Since the mid-1970s, the label had been cultivating a luxury lifestyle ideal synonymous with the brand, and by transferring that into the context of a hotel, it made it possible for consumers to live out that perfection in full.
“When guests choose a fashion-branded hotel, they are choosing it because they love that brand and what it stands for, and they want to experience it as a lifestyle,” says Abedian. And because guests have such a personal relationship with the brand, it makes the experience of living that lifestyle much more intense, and the sense of luxury much more deeply felt.
Another device that unarguably heightens the experience of staying at a fashion hotel is the design and branding itself.
When plans for the first Palazzo Versace were drawn, CEO of the label Santo Versace decreed: “Everywhere the eye looks must see a feature.”
Along with spying Versace-designed furniture, china and linen, the eye is constantly clinging onto the ever-appearing Versace insignia dotted about the place. And this has a profound effect: because with every glimpse of Medusa’s serene expression or the label’s borderline pattern – around the base of your champagne glass or woven into the fabric of your lounger by the pool – a history of glamour and luxury flashes before your subconscious and you are reminded again of your whereabouts.
Forever in style
The degree to which fashion hotels use the insignia should reflect, according to Abedian, the way that symbol is used in the label’s other goods. For fashion houses such as Moschino that are not as emblem-heavy as Versace, branding takes a backseat to design. And in some fashion hotels, such as those by Ferragamo, Karl Lagerfeld and Christian Lacroix, the relationship between design and brand is kept well on the down-low.
But, as Abedian explains, it’s really each to their own: “A successful fashion-branded hotel will be a branded ‘lifestyle’ extension of those things that make guests love the fashion house in the first place.”
Of course, fashion can be fleeting, whereas interior design in hotels needs to last years – decades even. So how can fashion hotels stay on trend?
Based on the design philosophies of the late Gianni Versace – which were essentially neo-classic baroque with a twist of modernity – the Palazzo’s longevity in terms of its design is a safe bet. Abedian warns against designing for the times: “No one would want to live in an environment that is all about the here and now. It’s not about the moment. It’s about timelessness.”

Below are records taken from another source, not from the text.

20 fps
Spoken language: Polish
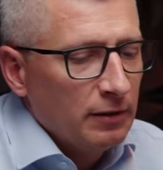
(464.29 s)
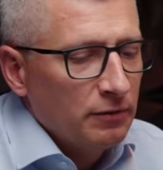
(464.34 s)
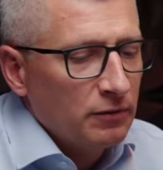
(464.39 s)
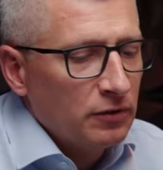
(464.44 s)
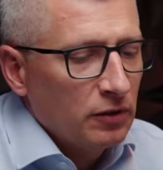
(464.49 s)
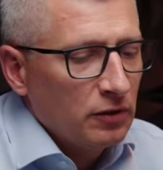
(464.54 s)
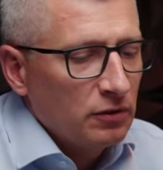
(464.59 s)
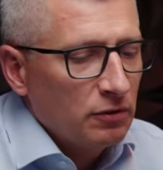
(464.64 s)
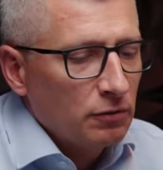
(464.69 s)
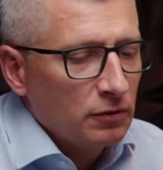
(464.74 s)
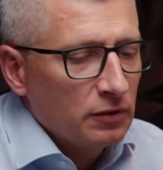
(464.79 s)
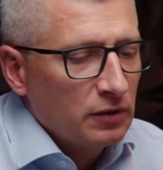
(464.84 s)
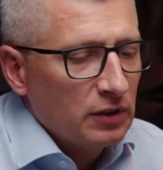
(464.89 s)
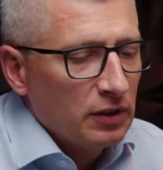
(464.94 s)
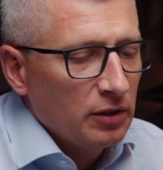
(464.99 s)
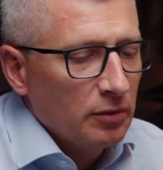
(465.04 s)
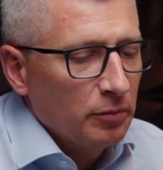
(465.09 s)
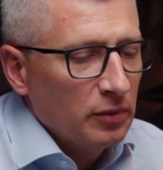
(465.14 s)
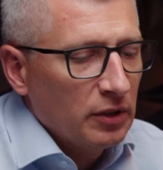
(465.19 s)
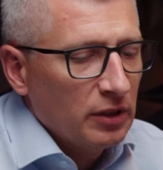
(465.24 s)
W związku z
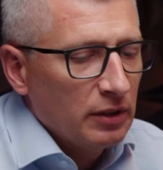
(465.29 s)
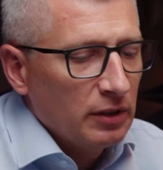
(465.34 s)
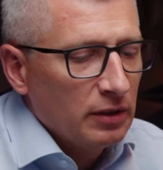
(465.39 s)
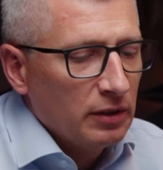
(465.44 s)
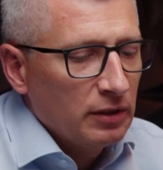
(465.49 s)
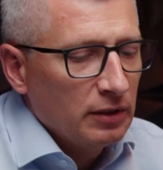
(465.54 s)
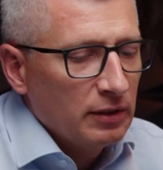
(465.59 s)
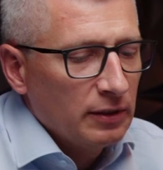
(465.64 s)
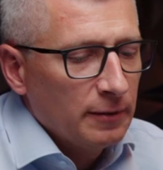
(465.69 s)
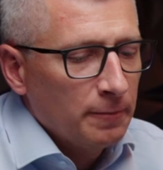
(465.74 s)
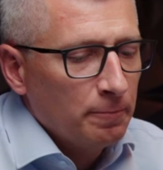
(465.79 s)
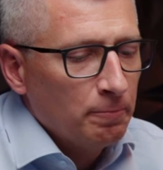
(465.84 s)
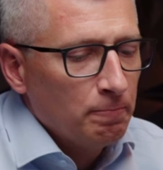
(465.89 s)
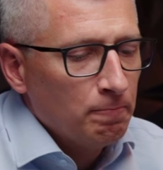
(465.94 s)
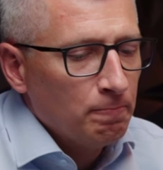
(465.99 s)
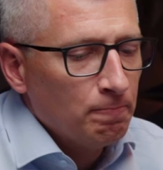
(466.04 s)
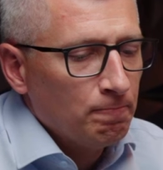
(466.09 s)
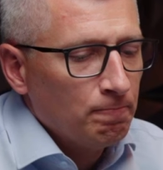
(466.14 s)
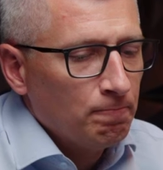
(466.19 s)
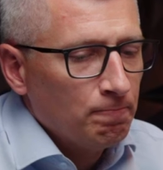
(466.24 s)
tym
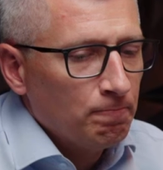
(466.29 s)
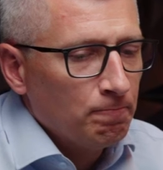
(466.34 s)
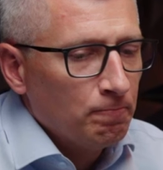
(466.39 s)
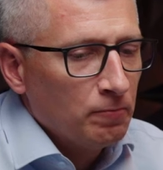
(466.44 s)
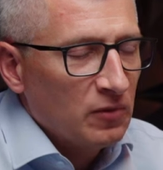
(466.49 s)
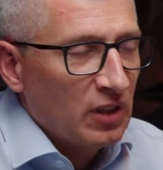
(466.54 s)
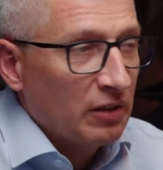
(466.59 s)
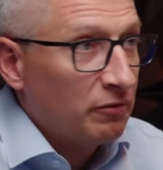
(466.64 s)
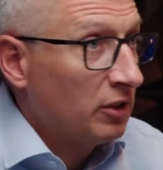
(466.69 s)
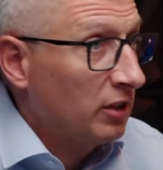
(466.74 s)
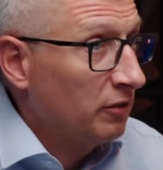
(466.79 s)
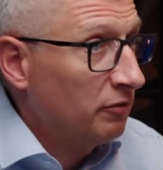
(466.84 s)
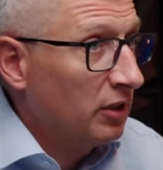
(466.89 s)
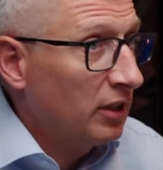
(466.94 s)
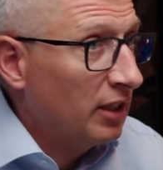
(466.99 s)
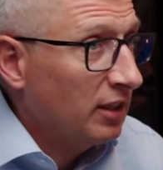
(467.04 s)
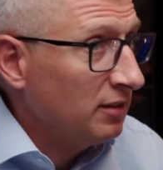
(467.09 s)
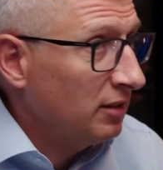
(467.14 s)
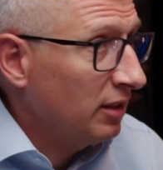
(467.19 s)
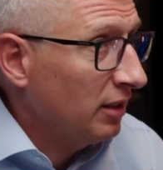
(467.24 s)
ta
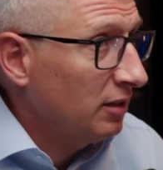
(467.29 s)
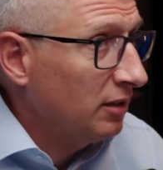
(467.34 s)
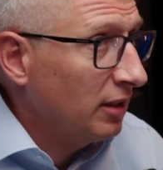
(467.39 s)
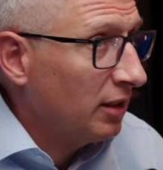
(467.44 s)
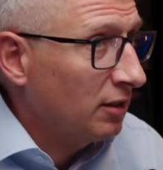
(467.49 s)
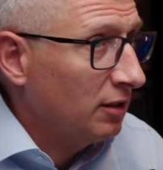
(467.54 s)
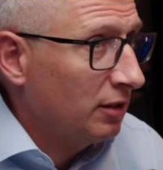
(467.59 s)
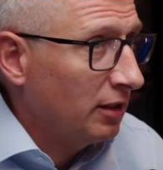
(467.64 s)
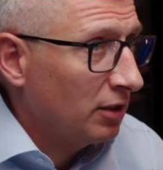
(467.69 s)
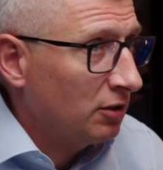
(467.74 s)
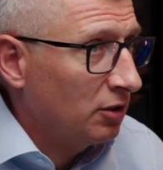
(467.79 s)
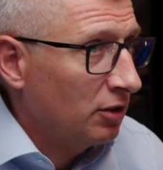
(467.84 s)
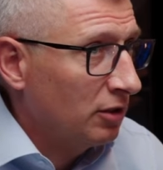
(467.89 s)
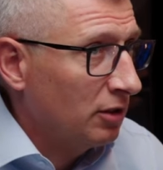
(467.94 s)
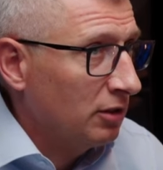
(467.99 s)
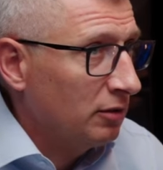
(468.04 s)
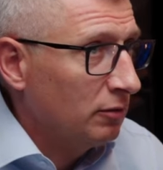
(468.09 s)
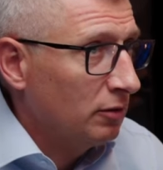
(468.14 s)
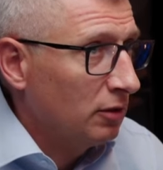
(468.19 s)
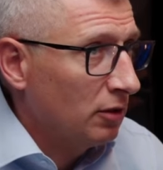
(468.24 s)
weryfikacja i tak i tak
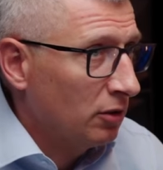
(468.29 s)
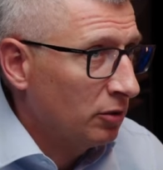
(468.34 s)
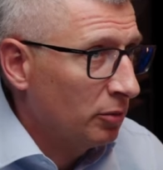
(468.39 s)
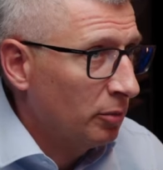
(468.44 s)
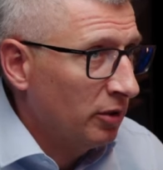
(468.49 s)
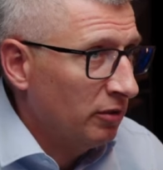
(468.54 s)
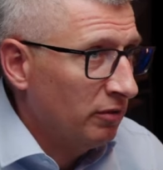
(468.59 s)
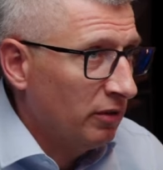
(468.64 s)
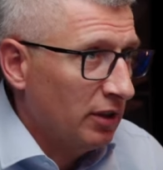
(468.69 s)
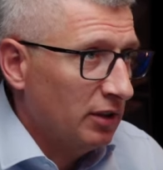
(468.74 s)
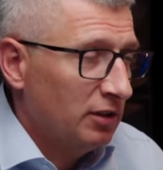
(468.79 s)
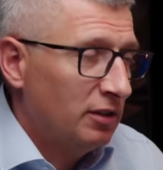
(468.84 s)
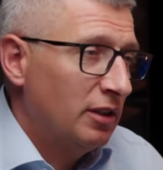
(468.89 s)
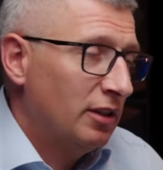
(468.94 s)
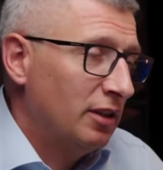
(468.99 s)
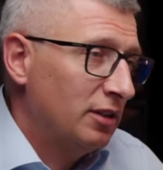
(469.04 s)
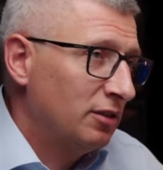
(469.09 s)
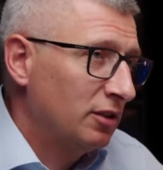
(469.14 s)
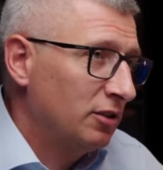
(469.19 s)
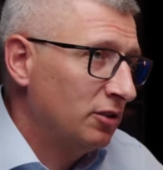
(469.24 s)
się odbywa. I
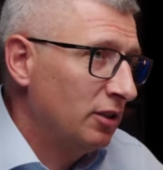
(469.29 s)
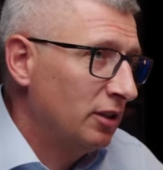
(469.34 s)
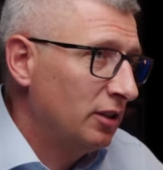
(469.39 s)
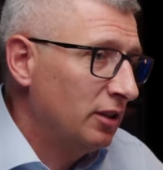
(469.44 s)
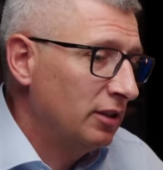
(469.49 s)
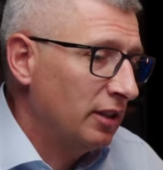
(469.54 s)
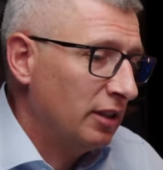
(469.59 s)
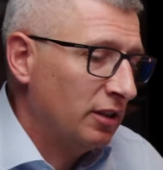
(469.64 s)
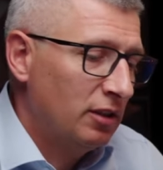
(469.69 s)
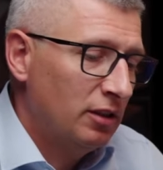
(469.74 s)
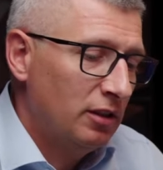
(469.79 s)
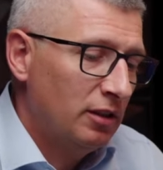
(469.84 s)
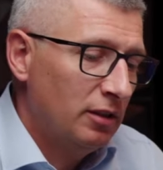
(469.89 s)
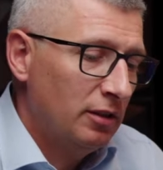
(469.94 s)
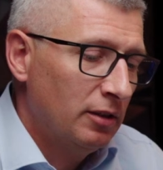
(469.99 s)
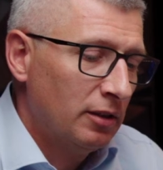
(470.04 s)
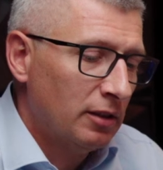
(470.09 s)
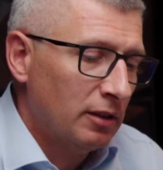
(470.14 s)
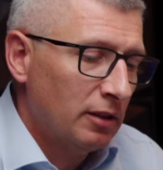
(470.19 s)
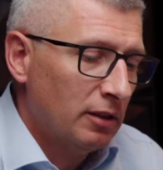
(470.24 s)
teraz, jeżeli taki,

Missoni and Moschino’s hotels have a more daring, contemporary edge compared with the fashion-branded hotels of Armani, Bulgari and Versace. Hotel Missoni’s interiors, as with the brand’s fashion, are an onslaught of bright colours and geometric patterns, while at Maison Moschino – a label known for its sense of fun and flights of fancy – the rooms are like kookily themed dreamscapes.

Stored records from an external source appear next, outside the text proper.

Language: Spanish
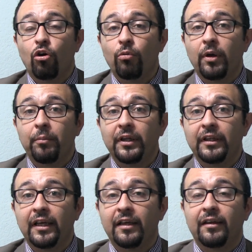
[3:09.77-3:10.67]

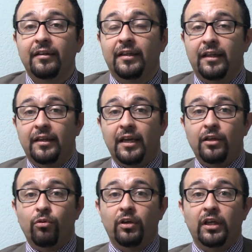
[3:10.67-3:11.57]
Obviamente tendría
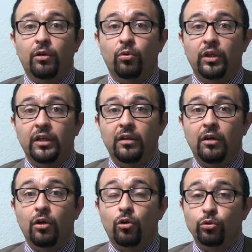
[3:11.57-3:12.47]
yo que incluir
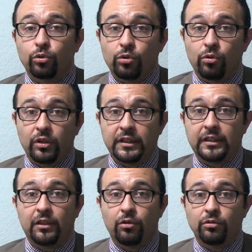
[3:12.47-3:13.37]
costos
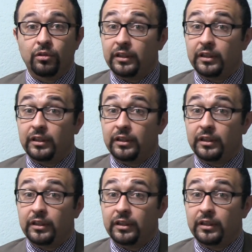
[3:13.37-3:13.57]
logísticos,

But in both cases, the bow is tied by the unifying themes and philosophy already established through the fashion label itself.
For a fashion hotel to really work, Abedian lists his key criteria as “financing, a willingness from all parties to form long-term alliances, the aesthetic, the brand’s enduring popularity proven over time, and its ability to be reinterpreted into a tangible ‘lifestyle’.
“Really, it is about the brand’s heritage and the brand values,” he says.
Sleeping between Versace-branded sheets, dining with five-star cutlery and dozing under a Versace four-poster cabana – a hotel experience such as this offers value well beyond the norm.